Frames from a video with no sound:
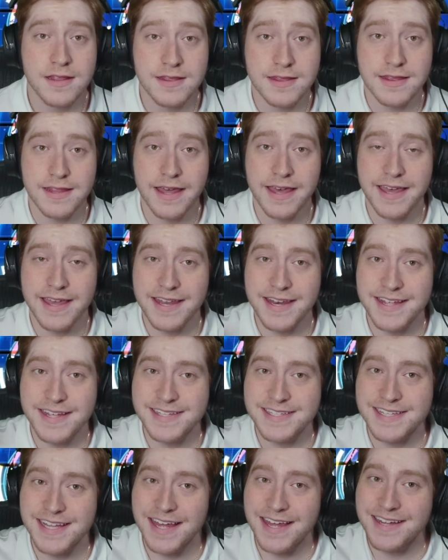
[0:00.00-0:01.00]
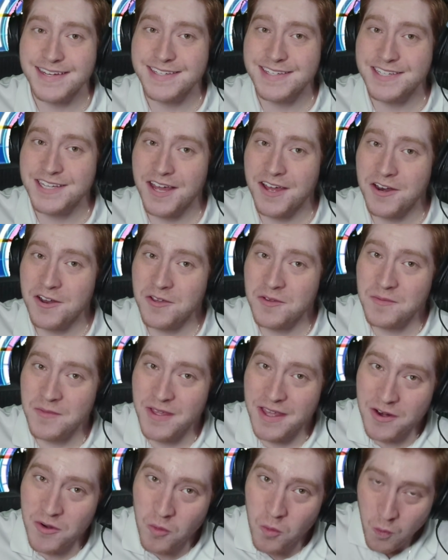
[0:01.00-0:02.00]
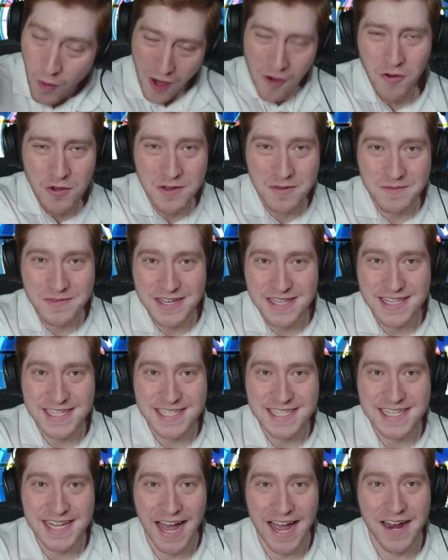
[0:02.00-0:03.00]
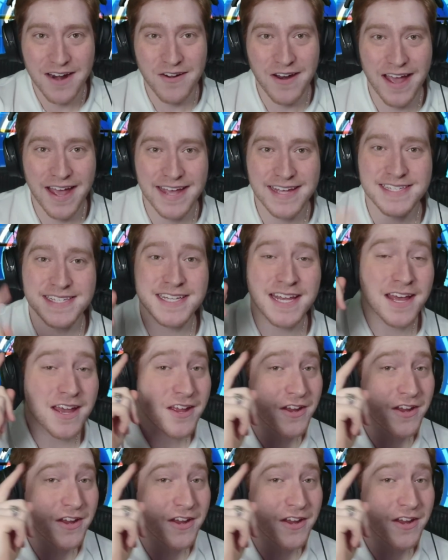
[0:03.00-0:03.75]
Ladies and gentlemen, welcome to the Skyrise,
━━━━━━━━━━━━━━━━
■ Work task ■
Pictures stay out, but everything else in the records must be output exactly.

■ Response for this exercise ■
Frames from a video with no sound:
[0:00.00-0:01.00]
[0:01.00-0:02.00]
[0:02.00-0:03.00]
[0:03.00-0:03.75]
Ladies and gentlemen, welcome to the Skyrise,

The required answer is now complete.